Hello. My name is Keniel, and I want to start with how I got here, because it explains everything that comes after it.

A few years ago I started learning about AI. Not in a classroom, just on my own, the way most people first touch it. I opened ChatGPT and started talking to it. But where a lot of people stop at "what can this do for me," I got stuck almost immediately on a stranger question. How do I get this thing to remember me coherently?

It sounds small. It wasn't. Because the moment you try to make an AI hold a consistent thread over time, you run straight into the thing nobody likes to admit out loud: it forgets, it drifts, and worst of all, it does both while sounding completely sure of itself. So I built myself a tripwire. I made one rule and never broke it. Every message it sent me had to begin with its phase number, counted in order, one, two, three, four, and on. The rule was fixed, so the system couldn't quietly slip past it. The second a reply came back with the wrong number in the wrong place, I knew, before I read a single word, that the memory underneath it had been corrupted.
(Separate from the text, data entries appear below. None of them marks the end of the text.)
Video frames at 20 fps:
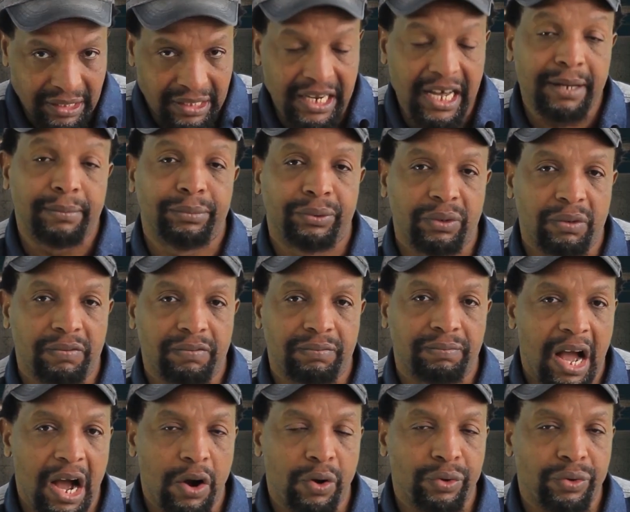in terms of
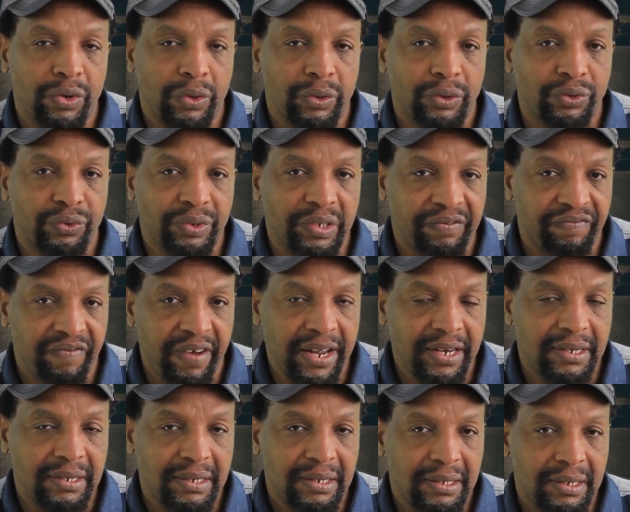how you're going to
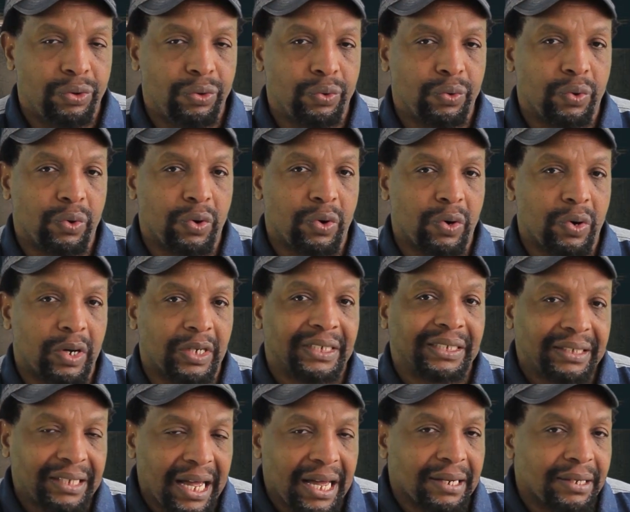defend your
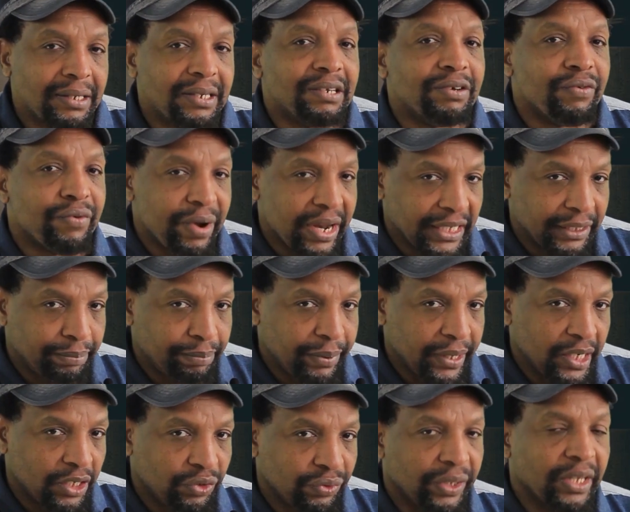stand in
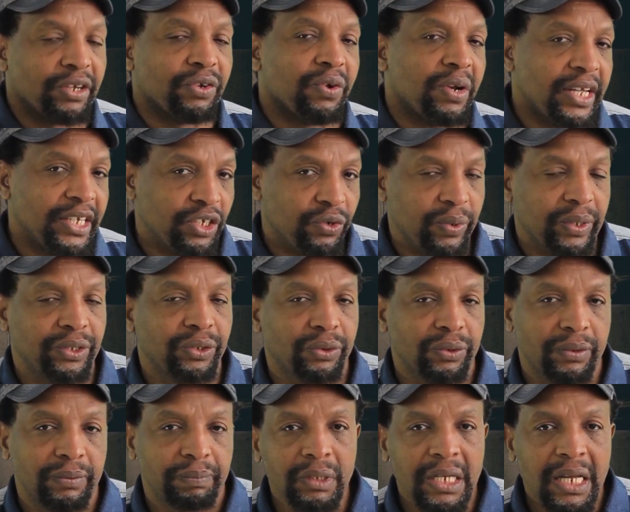respect to the knowledge
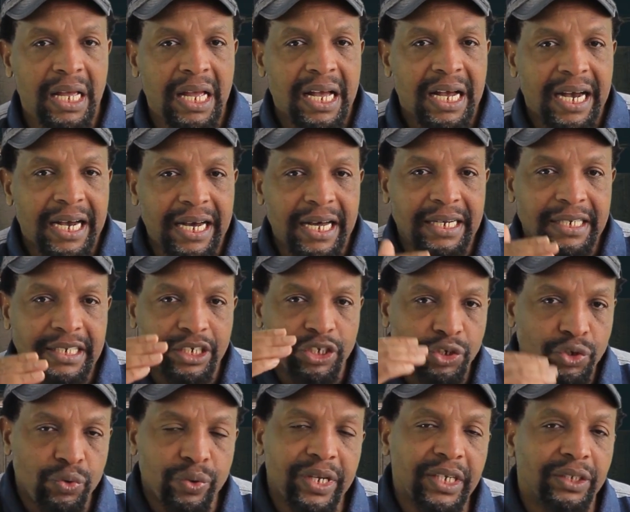question. And in
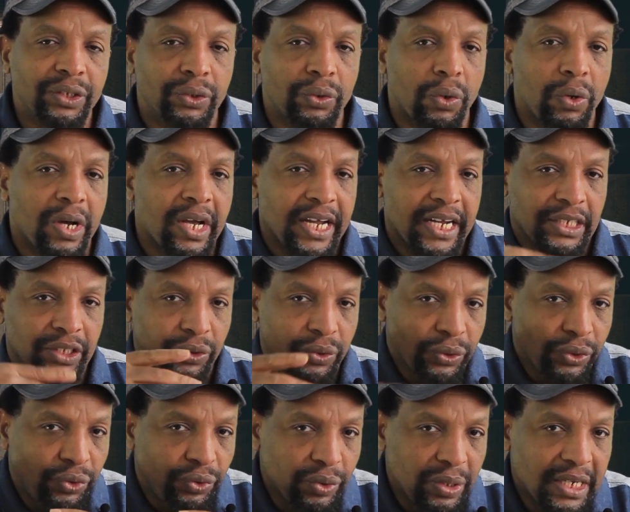doing so, it's
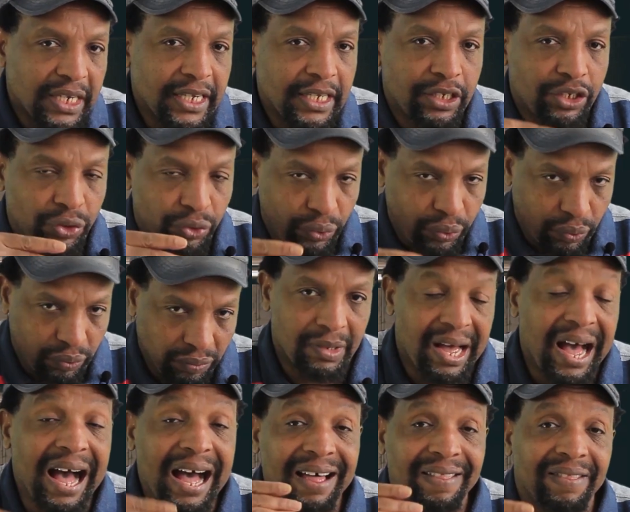going to lead to
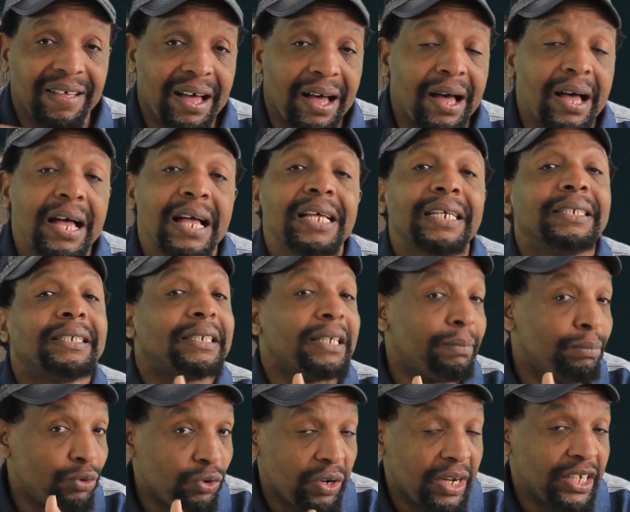other
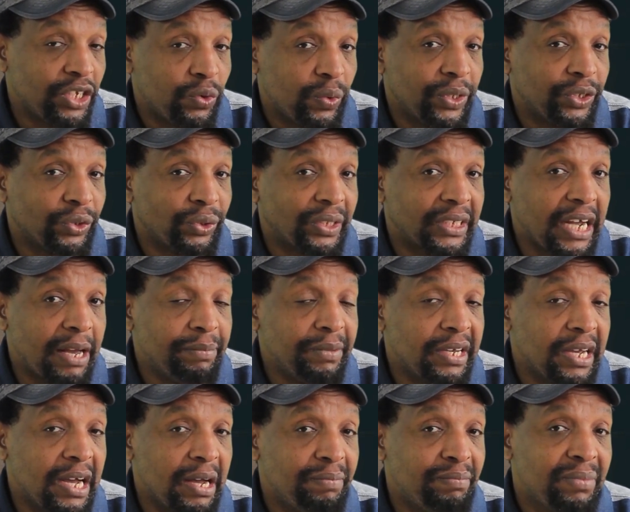sub-knowledge questions
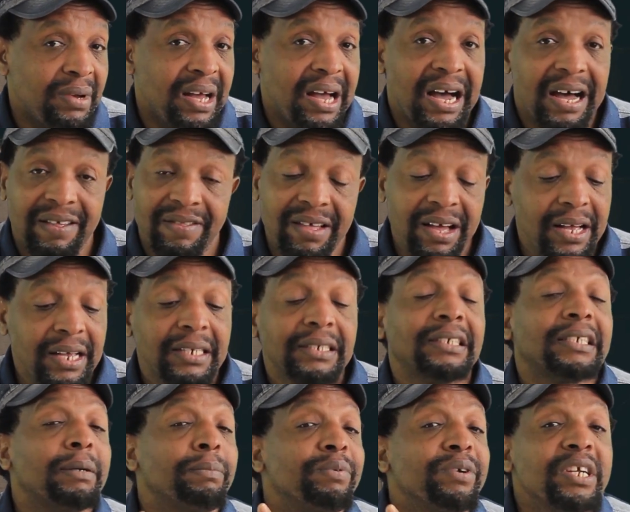coming up, other
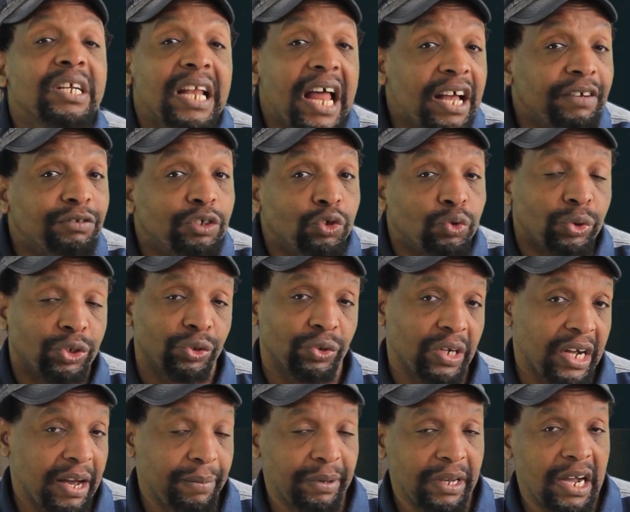sub-real life situation
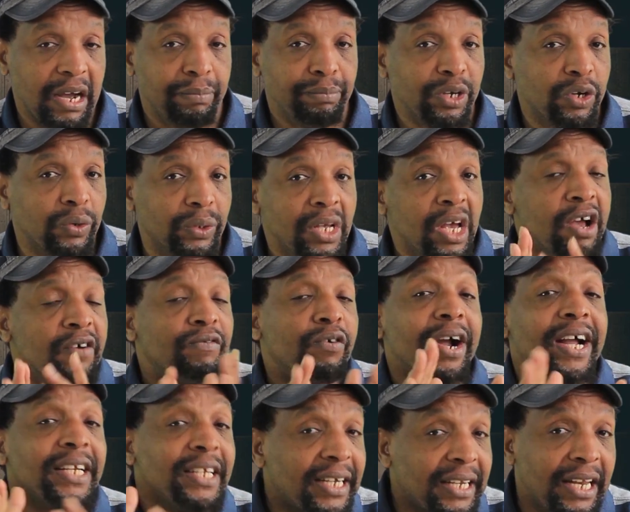coming up. Because for
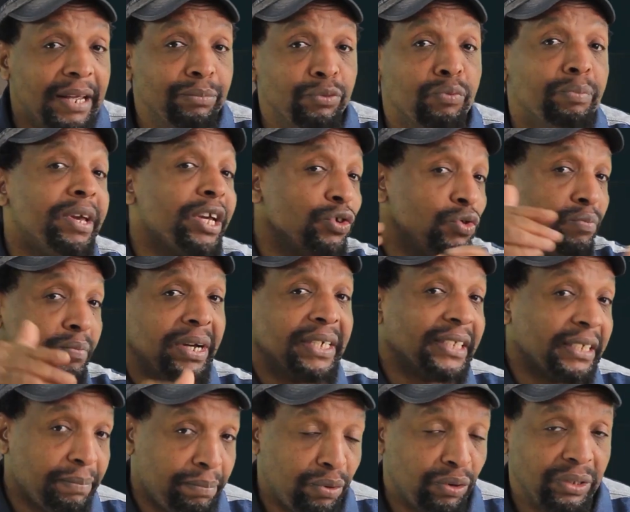any claim you make, you must
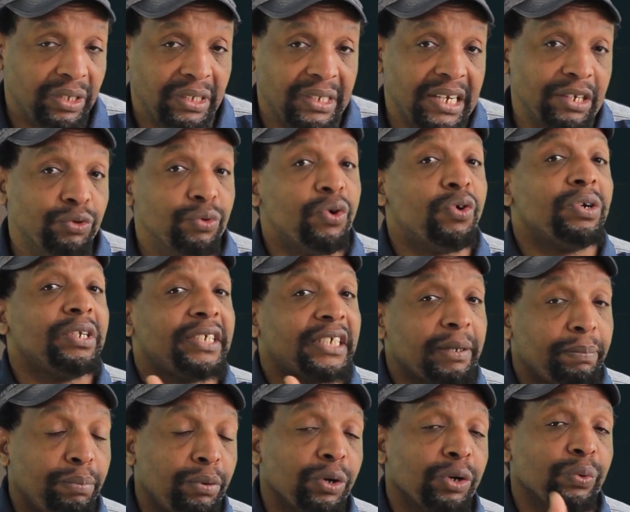support it, and you only
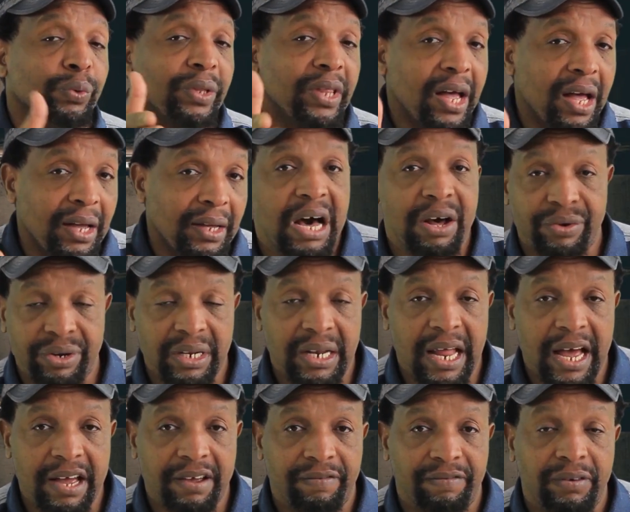support it with a real
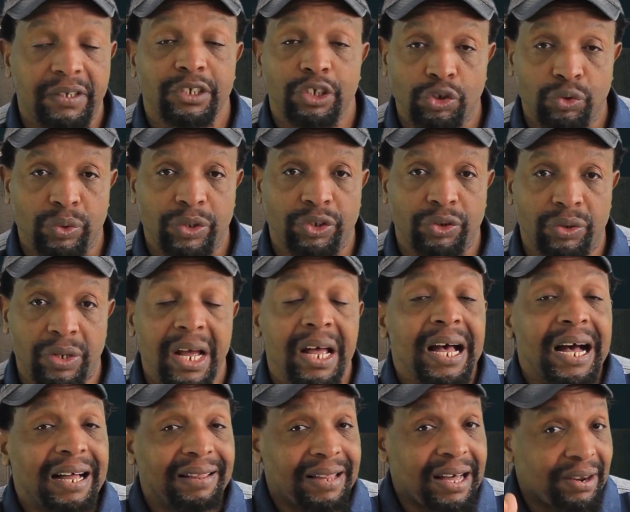life situation.
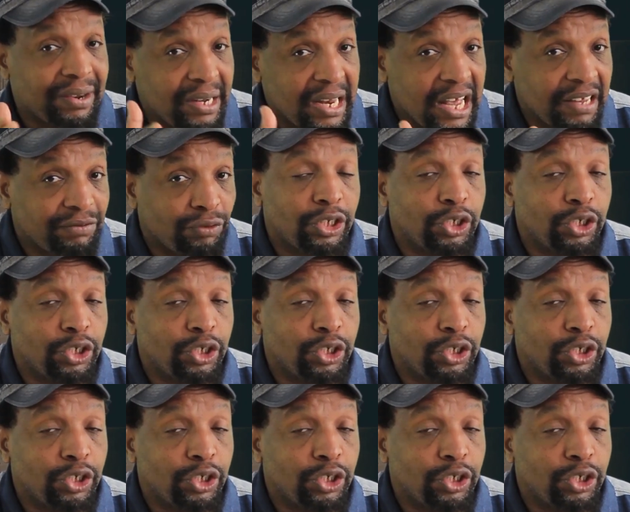And that real life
That one little rule taught me more than any course could have. Watching it fail in slow motion, watching it hallucinate with total confidence and no explanation behind it, I expected to get frustrated. Instead I got fascinated. There is no clean answer for why these systems drift the way they do, and that mystery pulled me in deeper instead of pushing me away. So I stopped trying to patch it and started trying to understand it. I became a witness to it. I sat with it, took it apart piece by piece, and kept asking myself one question: how do I turn what I am seeing into something that actually works in the real world? For a long time, I had the idea and no way to build it.